• **What the exercise asks**
An exact, complete copy of the entries below is required, minus any pictures.

• **Records from a data collection**
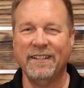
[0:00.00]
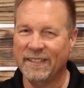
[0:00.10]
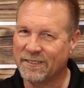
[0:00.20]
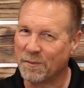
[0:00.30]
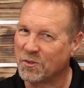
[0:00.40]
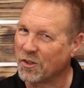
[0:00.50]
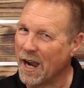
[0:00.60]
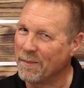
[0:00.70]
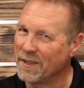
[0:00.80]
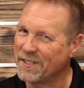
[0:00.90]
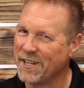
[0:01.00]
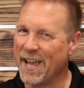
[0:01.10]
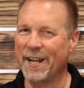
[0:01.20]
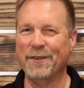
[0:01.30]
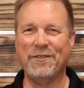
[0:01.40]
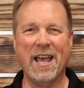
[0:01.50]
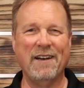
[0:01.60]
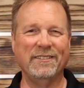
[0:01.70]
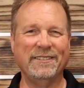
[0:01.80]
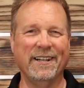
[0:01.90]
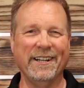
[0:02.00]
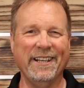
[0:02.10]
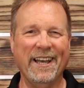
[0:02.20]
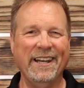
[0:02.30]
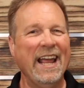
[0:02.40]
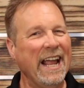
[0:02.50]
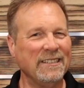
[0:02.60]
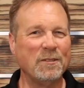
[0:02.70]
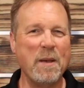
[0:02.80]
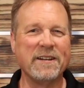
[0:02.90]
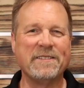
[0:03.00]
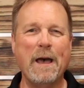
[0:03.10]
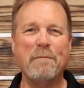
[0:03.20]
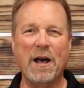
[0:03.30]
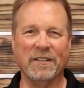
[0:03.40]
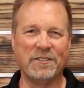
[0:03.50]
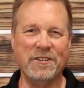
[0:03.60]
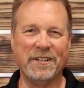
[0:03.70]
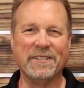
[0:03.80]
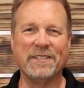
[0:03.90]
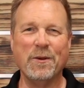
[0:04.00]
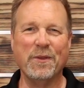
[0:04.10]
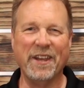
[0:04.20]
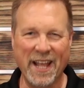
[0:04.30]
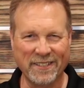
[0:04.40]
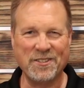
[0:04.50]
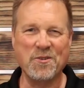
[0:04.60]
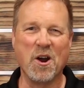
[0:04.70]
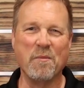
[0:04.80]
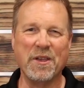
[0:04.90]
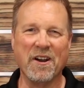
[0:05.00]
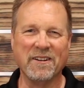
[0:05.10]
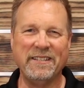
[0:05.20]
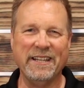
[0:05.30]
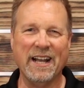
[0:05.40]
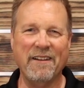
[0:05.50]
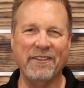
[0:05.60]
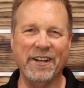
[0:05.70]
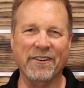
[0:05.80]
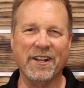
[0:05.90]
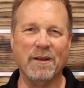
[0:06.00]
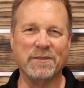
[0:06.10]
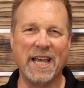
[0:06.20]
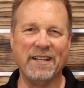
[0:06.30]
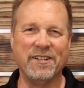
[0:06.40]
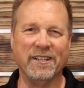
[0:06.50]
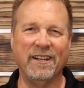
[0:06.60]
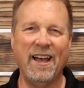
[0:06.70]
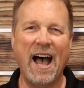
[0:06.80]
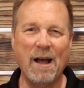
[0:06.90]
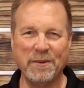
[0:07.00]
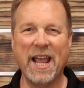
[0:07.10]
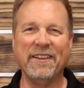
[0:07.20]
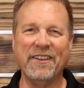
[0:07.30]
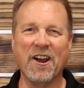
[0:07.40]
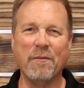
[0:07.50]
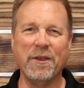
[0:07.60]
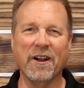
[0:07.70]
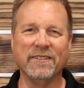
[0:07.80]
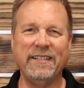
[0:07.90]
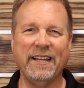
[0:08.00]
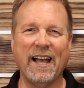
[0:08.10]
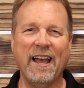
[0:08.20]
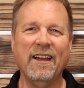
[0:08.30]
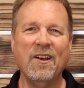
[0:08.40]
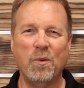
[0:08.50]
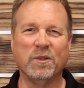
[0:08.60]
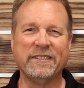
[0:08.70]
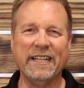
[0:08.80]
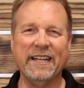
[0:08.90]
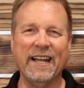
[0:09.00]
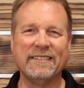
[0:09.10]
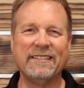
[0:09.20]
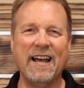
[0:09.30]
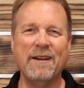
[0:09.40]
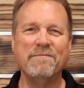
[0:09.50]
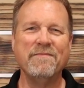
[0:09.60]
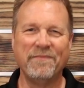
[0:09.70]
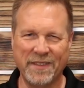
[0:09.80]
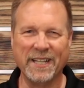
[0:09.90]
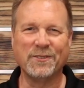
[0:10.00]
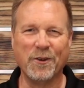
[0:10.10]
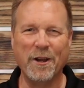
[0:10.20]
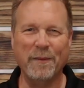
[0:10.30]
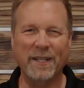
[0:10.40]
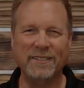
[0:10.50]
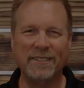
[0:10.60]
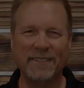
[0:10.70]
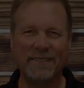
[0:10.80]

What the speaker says: Subscribe to the channel if you haven't done it yet, and smash that bell so you can see when the next new RBRT Guy video comes at you. I'm Dan, the RBRT Guy. We'll see you next time. Thanks very much.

• **Response to this exercise**
[0:00.00]
[0:00.10]
[0:00.20]
[0:00.30]
[0:00.40]
[0:00.50]
[0:00.60]
[0:00.70]
[0:00.80]
[0:00.90]
[0:01.00]
[0:01.10]
[0:01.20]
[0:01.30]
[0:01.40]
[0:01.50]
[0:01.60]
[0:01.70]
[0:01.80]
[0:01.90]
[0:02.00]
[0:02.10]
[0:02.20]
[0:02.30]
[0:02.40]
[0:02.50]
[0:02.60]
[0:02.70]
[0:02.80]
[0:02.90]
[0:03.00]
[0:03.10]
[0:03.20]
[0:03.30]
[0:03.40]
[0:03.50]
[0:03.60]
[0:03.70]
[0:03.80]
[0:03.90]
[0:04.00]
[0:04.10]
[0:04.20]
[0:04.30]
[0:04.40]
[0:04.50]
[0:04.60]
[0:04.70]
[0:04.80]
[0:04.90]
[0:05.00]
[0:05.10]
[0:05.20]
[0:05.30]
[0:05.40]
[0:05.50]
[0:05.60]
[0:05.70]
[0:05.80]
[0:05.90]
[0:06.00]
[0:06.10]
[0:06.20]
[0:06.30]
[0:06.40]
[0:06.50]
[0:06.60]
[0:06.70]
[0:06.80]
[0:06.90]
[0:07.00]
[0:07.10]
[0:07.20]
[0:07.30]
[0:07.40]
[0:07.50]
[0:07.60]
[0:07.70]
[0:07.80]
[0:07.90]
[0:08.00]
[0:08.10]
[0:08.20]
[0:08.30]
[0:08.40]
[0:08.50]
[0:08.60]
[0:08.70]
[0:08.80]
[0:08.90]
[0:09.00]
[0:09.10]
[0:09.20]
[0:09.30]
[0:09.40]
[0:09.50]
[0:09.60]
[0:09.70]
[0:09.80]
[0:09.90]
[0:10.00]
[0:10.10]
[0:10.20]
[0:10.30]
[0:10.40]
[0:10.50]
[0:10.60]
[0:10.70]
[0:10.80]

What the speaker says: Subscribe to the channel if you haven't done it yet, and smash that bell so you can see when the next new RBRT Guy video comes at you. I'm Dan, the RBRT Guy. We'll see you next time. Thanks very much.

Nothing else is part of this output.